This dataset of pressure traces was analyzed individually by five independent specialists with experience in combustion measurement interpretation. The specialists applied subjective criteria based on their own personal experiences to distinguish between knocking and non-knocking cycles. Thus, each specialist created a labeling for all of the 2880 cycles. With these human labels, it is now possible to apply a majority criterion that labels a cycle with 0 if at least 3 out of 5 experts labeled it as non-knocking and vice versa labels a cycle with 1 if at least 3 out of 5 experts decided that this cycle is a knocking one.

3. Methods

With this cyclic time series data from the in-cylinder pressure, trace features can be extracted for making the challenging identification of engine knock possible. The present approach consists of three major steps: Slicing the part of the pressure signal which contains the relevant information for detecting knock, applying the CWT to the slice of the signal generating the coefficients and finally using the CNN-based classifier to detect engine knock cycles by considering these coefficients as input. Profound knowledge which was provided by Taspinar [19] helped a lot for developing the initial stage of the approach proposed.

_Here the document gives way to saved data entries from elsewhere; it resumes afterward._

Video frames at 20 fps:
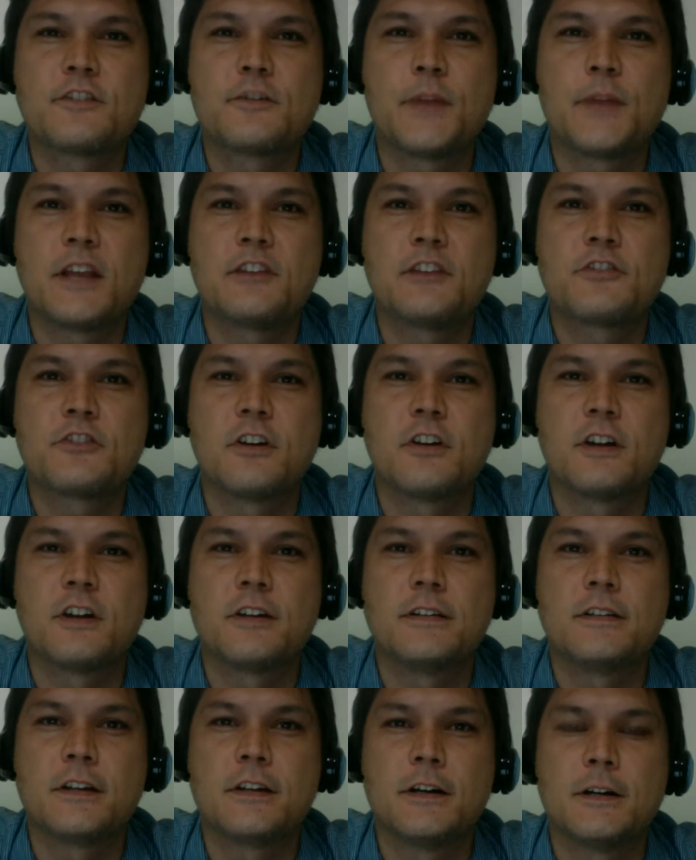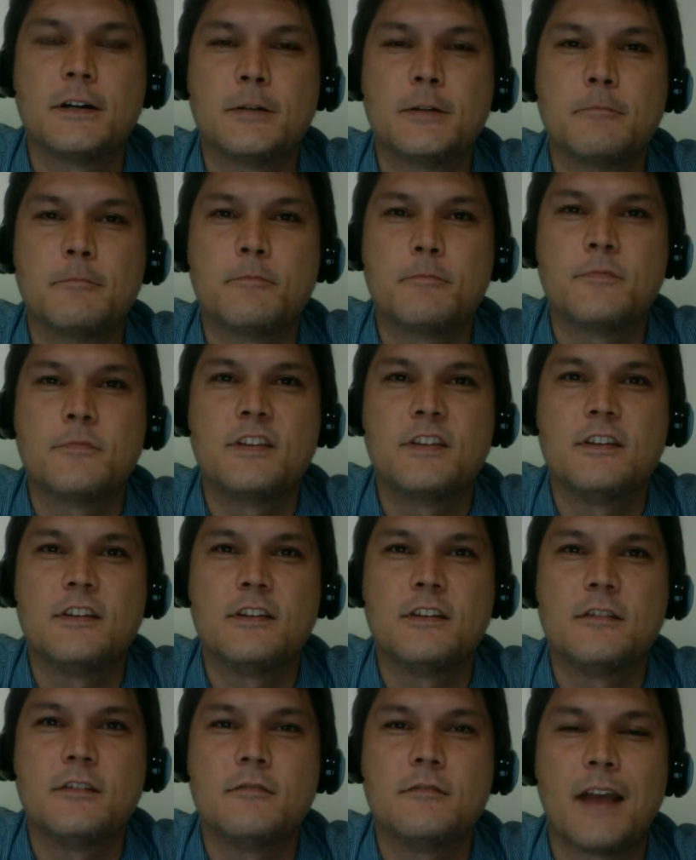based on
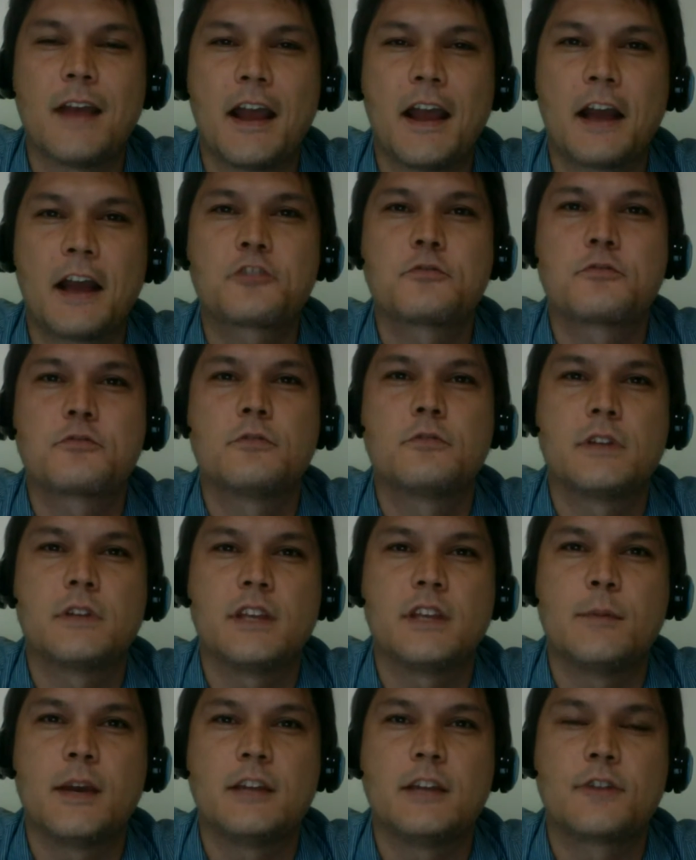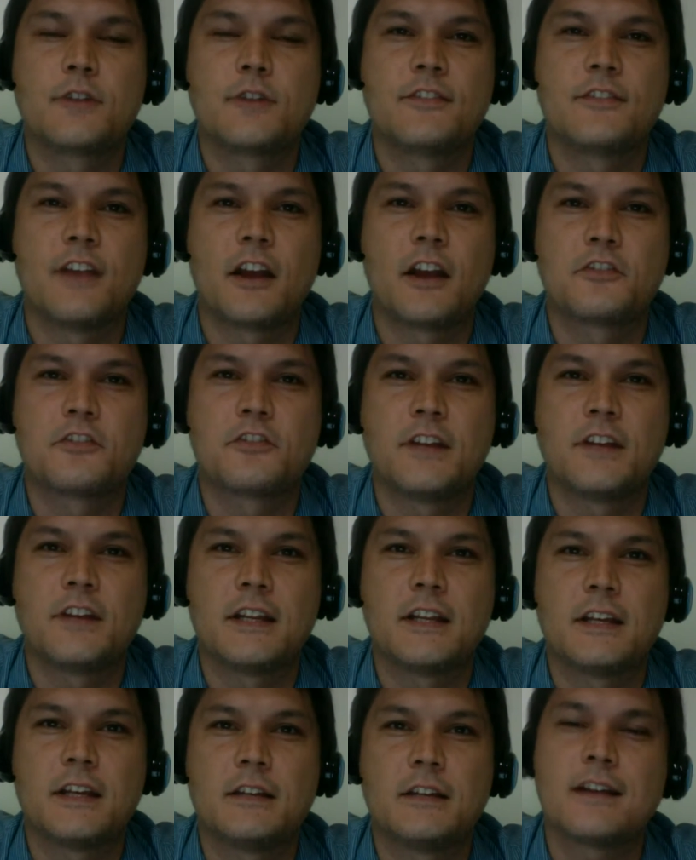the actual eBay transaction
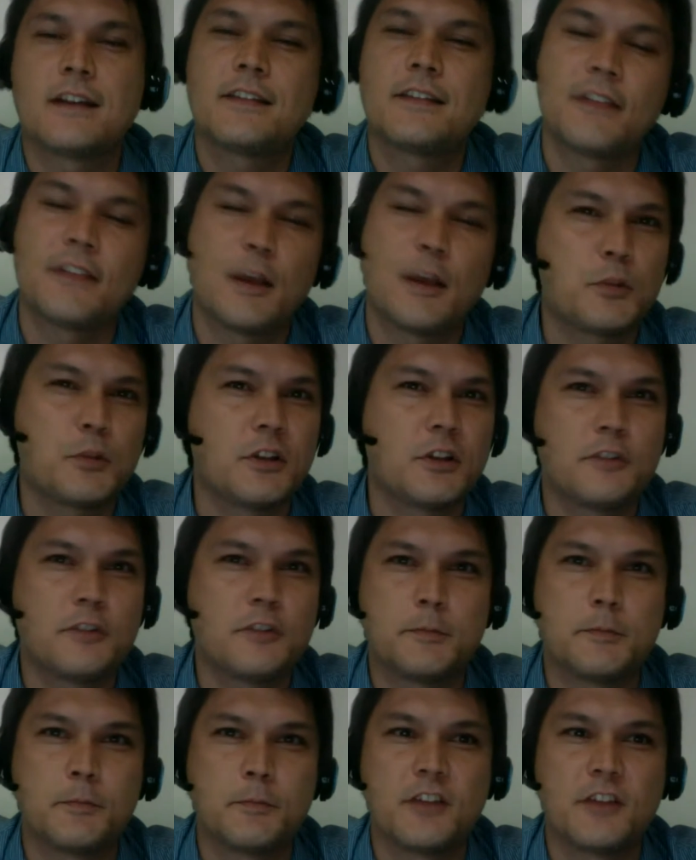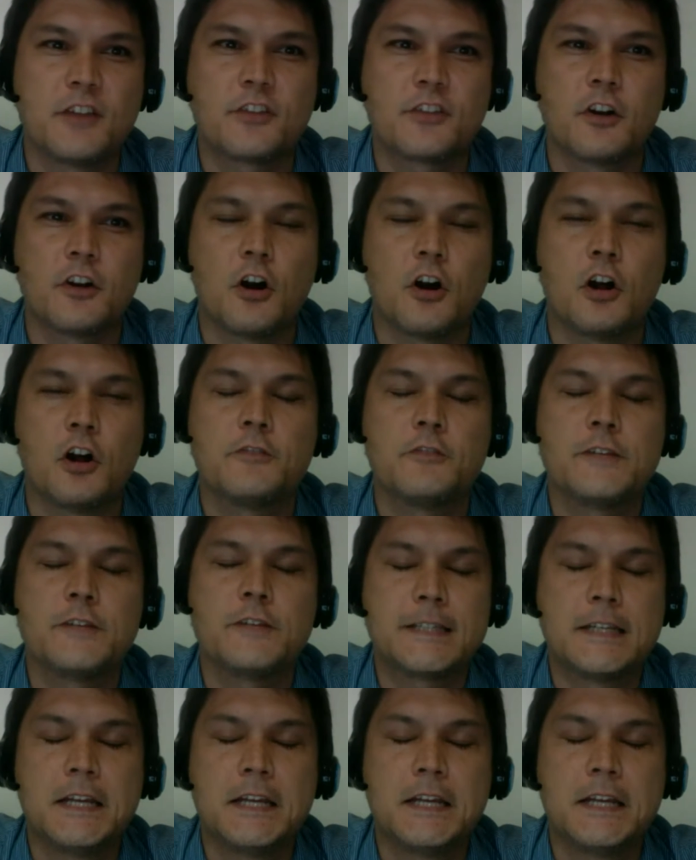data, not a sample of it, based on all of it.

When the CWT is applied to the pressure trace, a multiscale analysis of the signal is made which is resolved simultaneously in time domain. The flowchart of the proposed approach is shown in Figure 2.

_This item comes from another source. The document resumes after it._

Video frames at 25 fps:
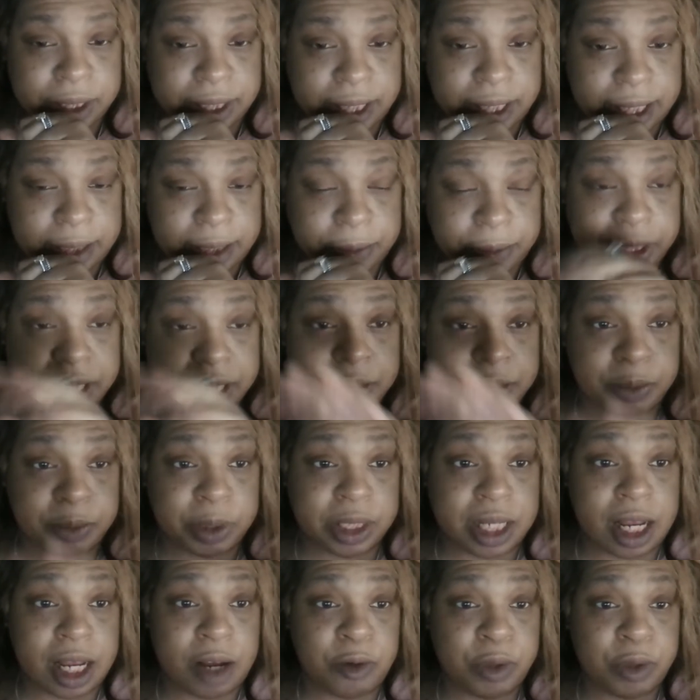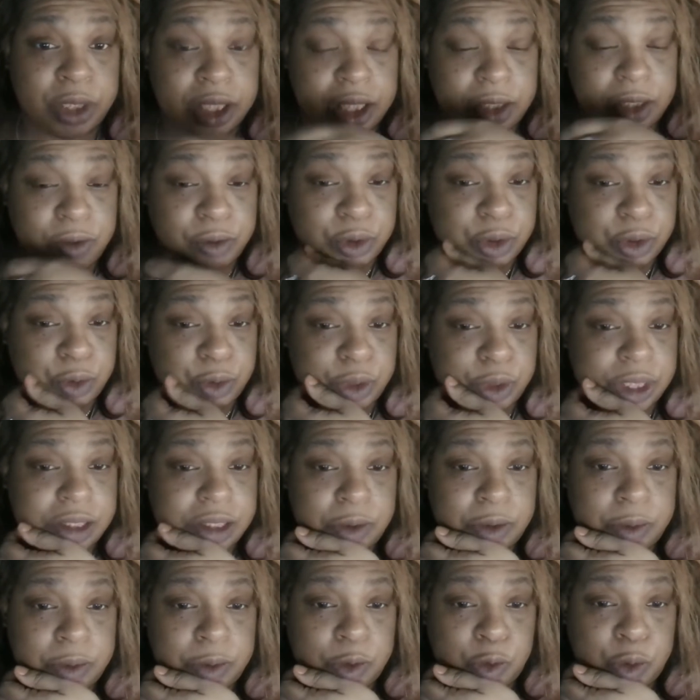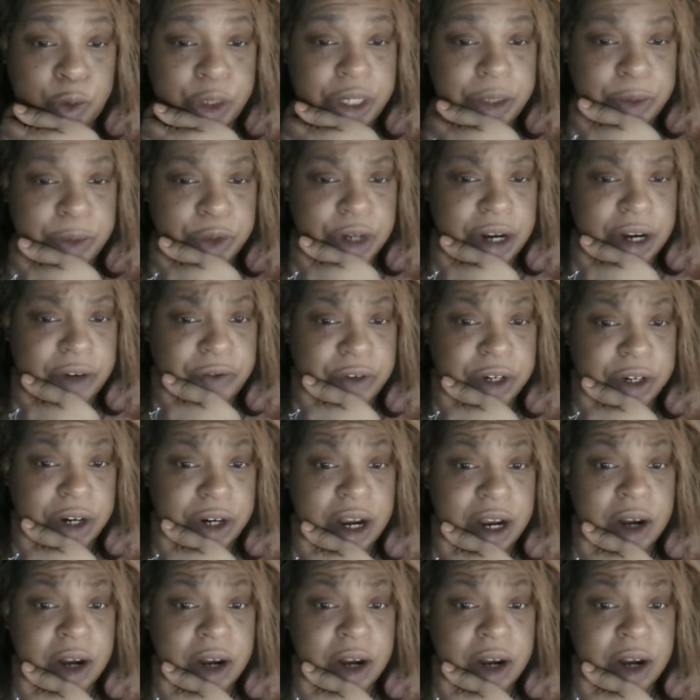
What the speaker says: because Milan was in the room with William trying to figure out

3.1. Slice Relevant Window of Pressure Traces

In this study the time range of the signals recorded from the pressure sensors is from −360 to 360${}^{\circ }$ CA. To achieve the goal of reliable detection of knocking combustion cycles, it is not necessary to analyze the 7200 data points received from the sensor for each cycle. This would be computationally expensive yet not improve the classification result of the algorithm. The reason for this is a lack of distinctive features in early and late parts of the signals as far as the detection of knock is concerned. It is thus critical to slice the analyzed window for observation as small as possible while, retaining useful information and ensuring a robust solution with good generalization properties. In this way, other interfering factors within the signal can be excluded. Since knocking combustion normally starts close to the ignition timing, a window ranging from 5 to 35${}^{\circ }$ CA was chosen for this study. With the available sampling period of 0.1${}^{\circ }$ CA, 300 points are obtained for every individual cycle. The sliced part of the pressure traces is illustrated in Figure 3.

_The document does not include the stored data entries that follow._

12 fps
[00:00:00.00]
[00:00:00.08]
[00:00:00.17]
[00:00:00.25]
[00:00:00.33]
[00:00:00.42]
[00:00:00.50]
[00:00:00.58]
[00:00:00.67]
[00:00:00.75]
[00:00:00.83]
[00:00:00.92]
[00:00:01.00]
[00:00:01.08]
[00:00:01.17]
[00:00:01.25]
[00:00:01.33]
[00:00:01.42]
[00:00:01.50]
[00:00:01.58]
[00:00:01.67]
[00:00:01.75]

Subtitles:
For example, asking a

3.2. Continuous Wavelet Transformation

The continuous wavelet transformation (CWT) converts one signal into another which either makes certain features more amenable than the original signal or enables the original dataset to be described more concisely [20]. The CWT has the ability to extract different components such as seasonality, trend and anomalies for time series, and it has been applied in numerous applications in different fields [21]. The advantages of the time–frequency analysis performed by the CWT over previously applied methods are that it can be entirely automated and does not require pre-processing. In addition, the CWT is scalable in time, so that it is able to extract period and phase information with appropriate temporal resolution and the dynamic measure of changes in output is suitable for non-stationary signal analysis [19,22].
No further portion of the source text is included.